Per rispondere in modo appropriato a questa domanda occorre guardare con equilibrio all’innovazione, tenendo presente il sempre più pressante vincolo economico. Secondo questa prospettiva, è necessario applicare in modo opportuno le Linee Guida supportate dall’evidenza, ricordando che esse sono riferite a un paziente medio, che non necessariamente assomiglia a quello che si sta trattando.

Il paziente trattato può presentare  comorbidità (che in uno studio clinico randomizzato rientrano tra i criteri di esclusione), non avere un’aderenza ottimale al trattamento, avere abitudini di vita scorrette: il valore aggiunto del clinico si basa proprio sulla conoscenza del malato, presupposto della personalizzazione della cura.

Le Linee Guida sono solo uno dei supporti su cui fondare la definizione del trattamento migliore, che attualmente tengono  in considerazione le comorbidità del paziente e il suo profilo di rischio, valutato sulla scorta di elementi anamnestici e di marcatori biologici noti.
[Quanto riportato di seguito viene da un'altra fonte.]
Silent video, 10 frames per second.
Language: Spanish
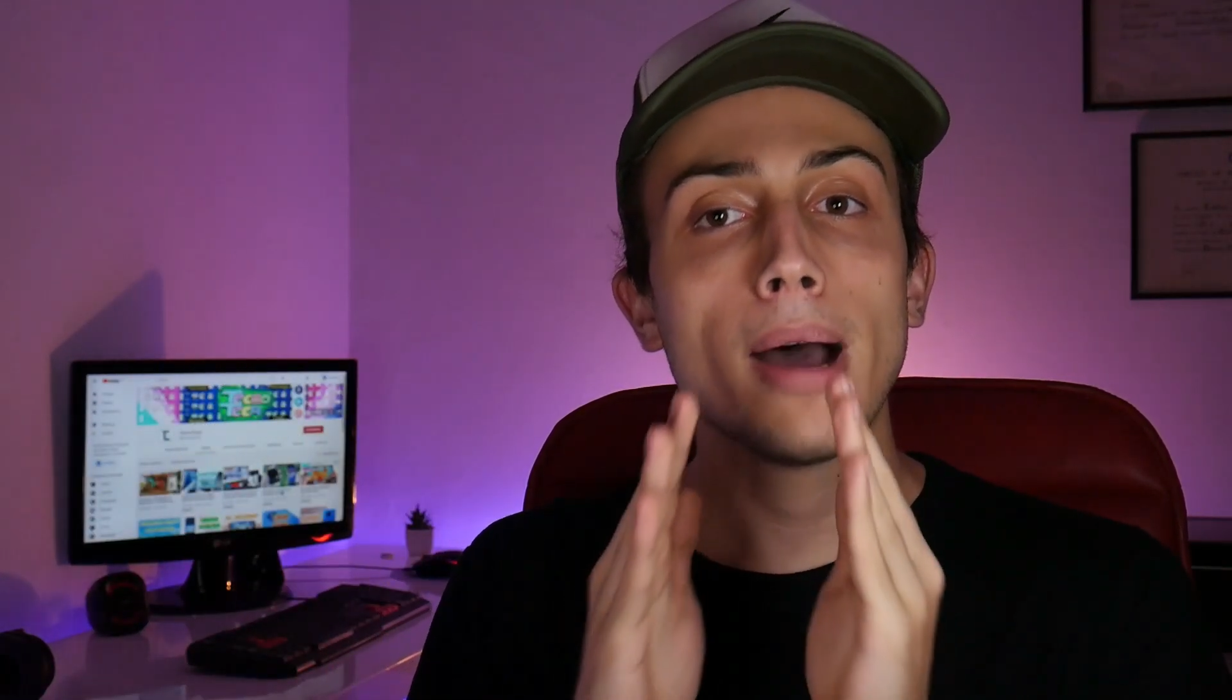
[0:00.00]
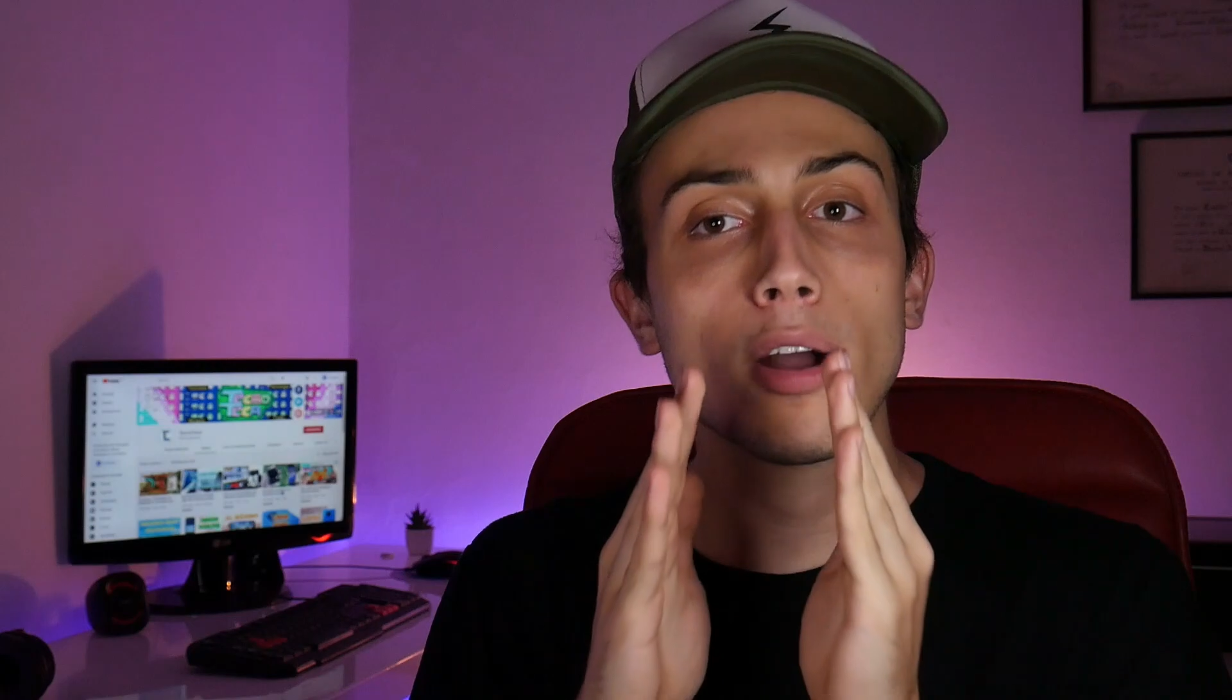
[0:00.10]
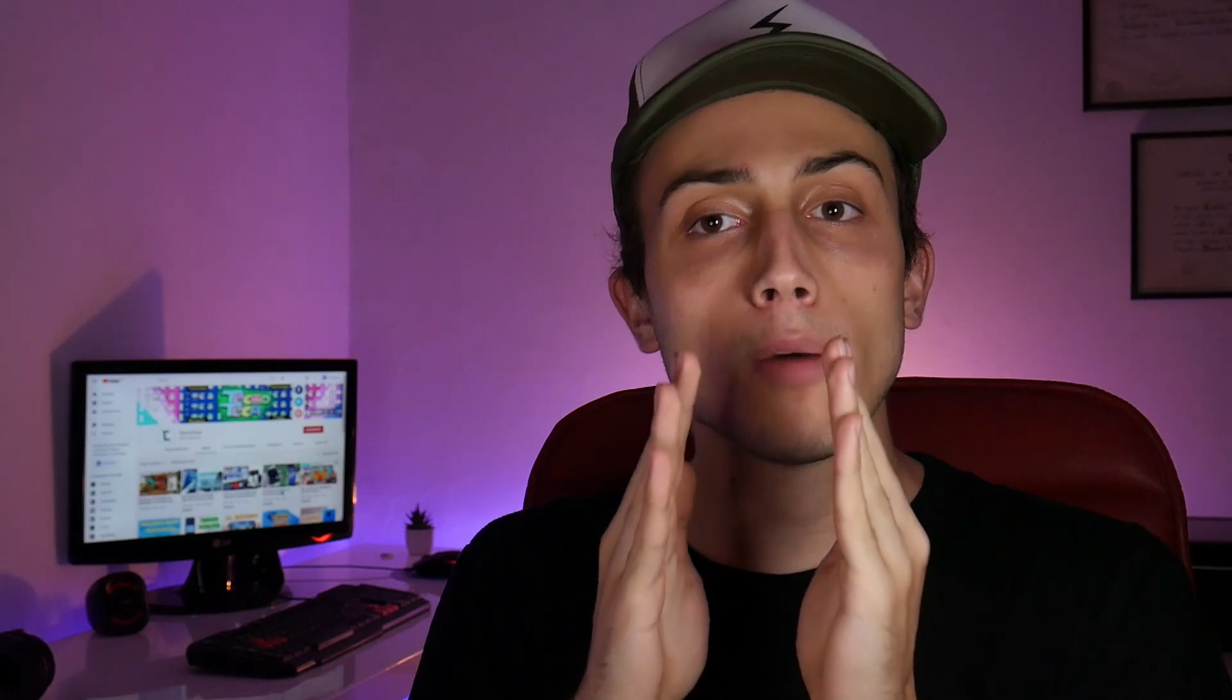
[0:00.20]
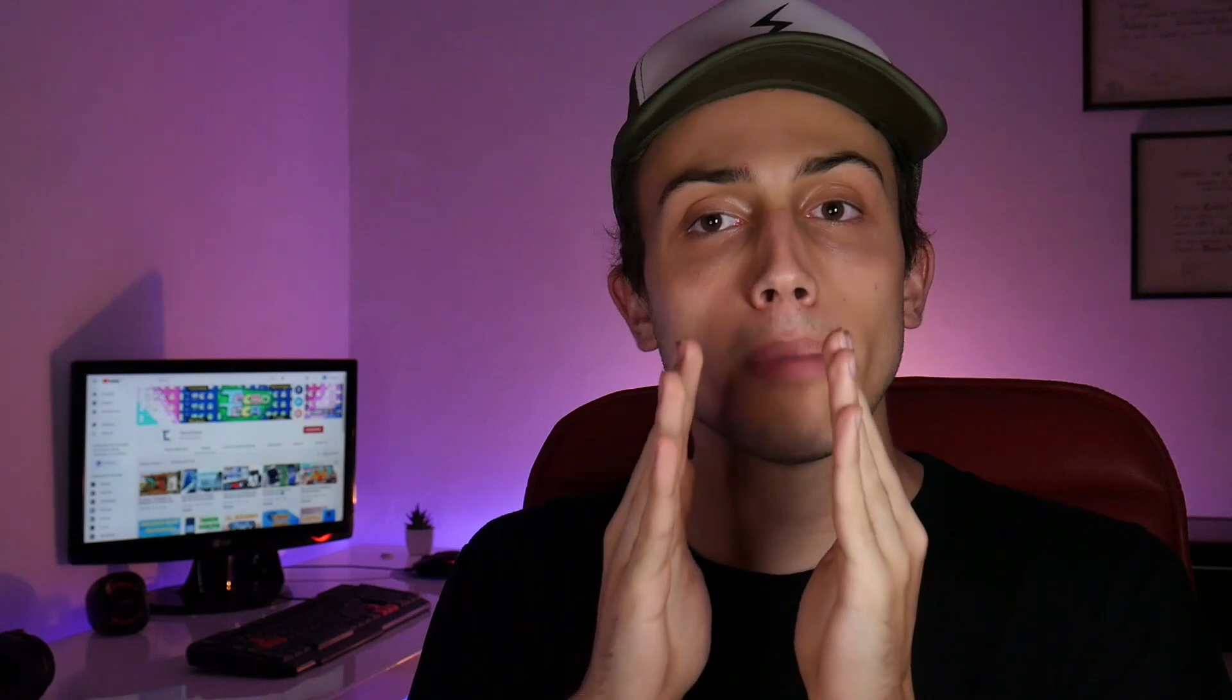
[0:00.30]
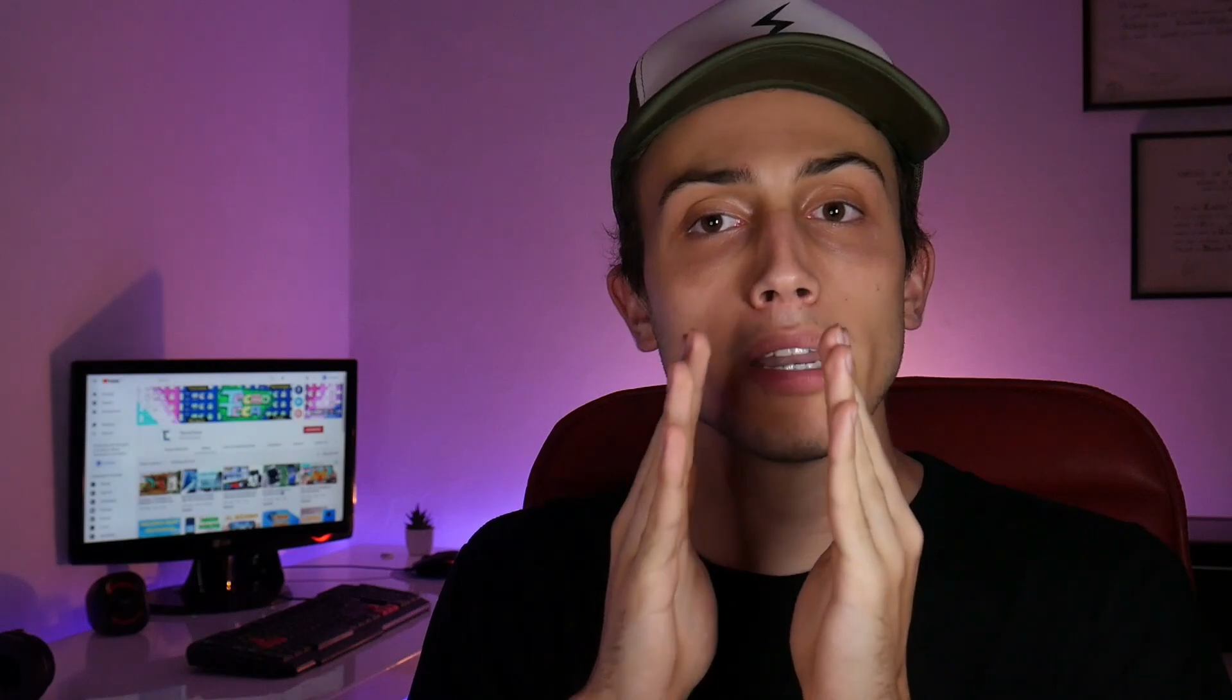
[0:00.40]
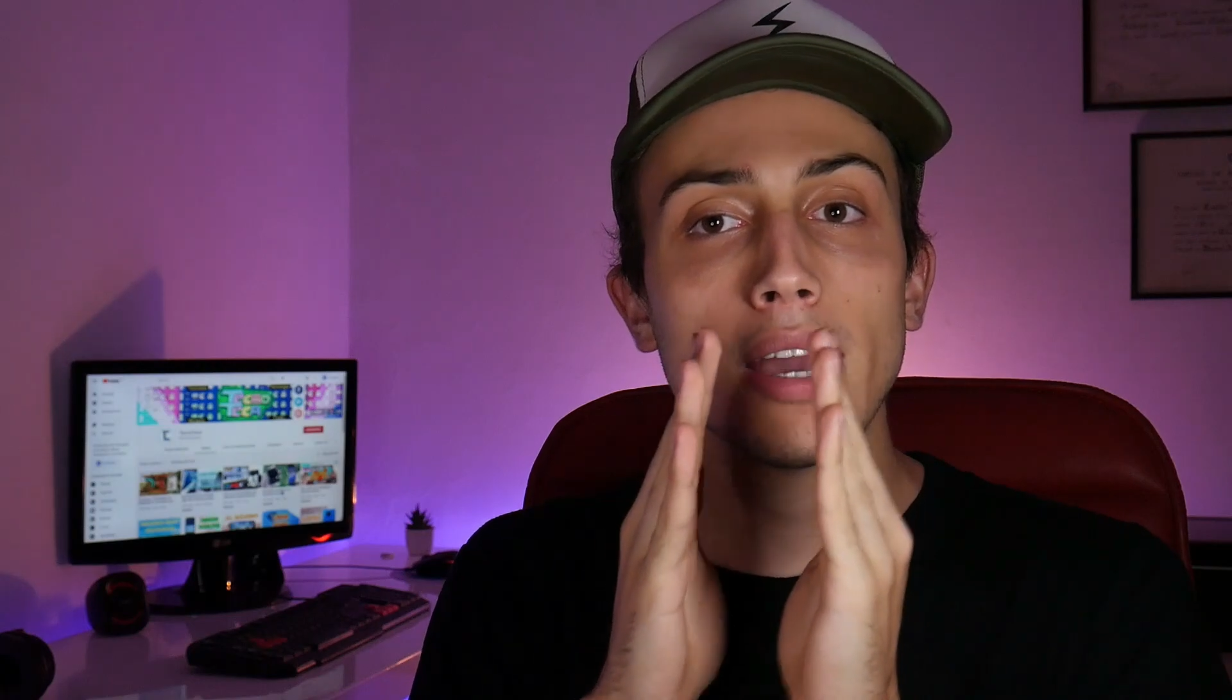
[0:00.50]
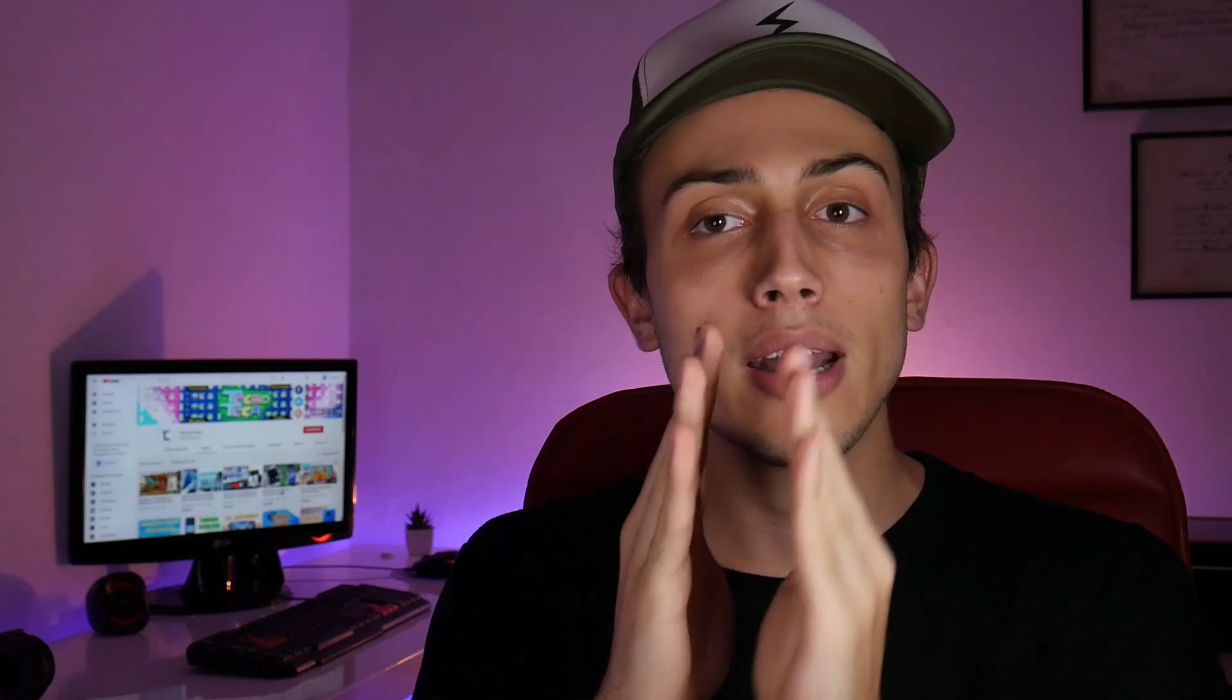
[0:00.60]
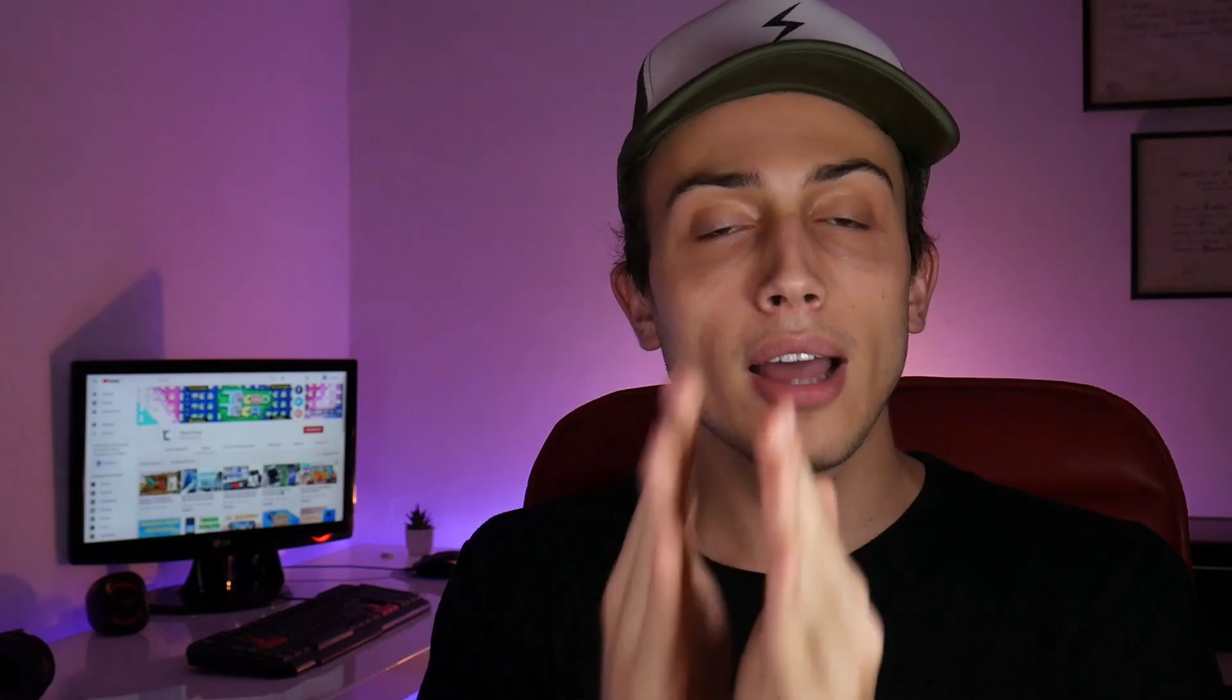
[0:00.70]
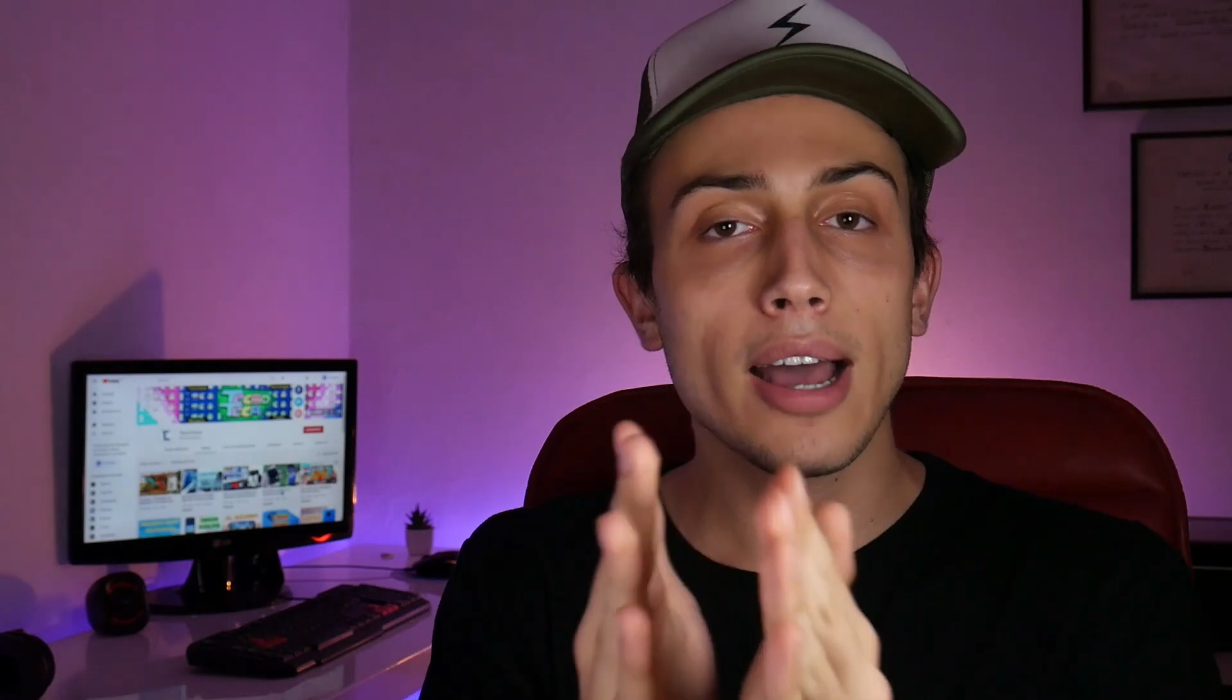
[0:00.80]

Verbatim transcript: va a acompañar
Forse, in un futuro non molto lontano, si potrà contare anche su predittori genetici, che aiuteranno a meglio definire qual è il rischio di sviluppare eventi cardiovascolari negativi e la probabilità con cui il paziente potrà rispondere in maniera ottimale al trattamento. 

Nel 2003, una sentenza della Corte Costituzionale (n. 338/2003) ha notificato che “scelte legislative dirette a limitare o vietare il ricorso a determinate terapie - la cui adozione ricade in linea di principio nell’ambito della autonomia e della responsabilità dei medici, tenuti ad operare col consenso informato del paziente e basandosi sullo stato delle conoscenze tecnico-scientifiche a disposizione - non sono ammissibili”.

Nella sentenza la Corte, ribadendo la sua giurisprudenza al riguardo, precisa altresì che, nei limiti dei principi fondamentali, “nulla vieta invece che le Regioni, responsabili per il proprio territorio dei servizi sanitari, dettino norme di organizzazione e di procedura, o norme concernenti l'uso delle risorse pubbliche in questo campo: anche al fine di meglio garantire l'appropriatezza delle scelte terapeutiche e l'osservanza delle cautele necessarie per l'utilizzo di mezzi terapeutici rischiosi o destinati ad impieghi eccezionali e ben mirati, come è riconosciuto essere la terapia elettroconvulsivante”.

Secondo queste disposizioni, è evidente che affidarsi ai principi dell’appropriatezza per erogare e finanziare servizi e prestazioni sanitarie, richiede una duplice revisione di posizioni, spesso estreme e conflittuali:

- i professionisti sanitari, riconoscendo che numerosi interventi sanitari da loro erogati sono inappropriati, non devono inquadrare il principio dell’appropriatezza nella strategia dei tagli incondizionati, ma valorizzarlo quale importante risorsa di qualità professionale;

- i decision makers, accettando che perseguire l’appropriatezza non serve a ridurre i costi, ma solo ad ottimizzare l’impiego delle risorse, devono “mettere a fuoco” la dimensione dell’inappropriatezza in difetto, per non rischiare di rallentare la diffusione delle innovazioni di provata efficacia.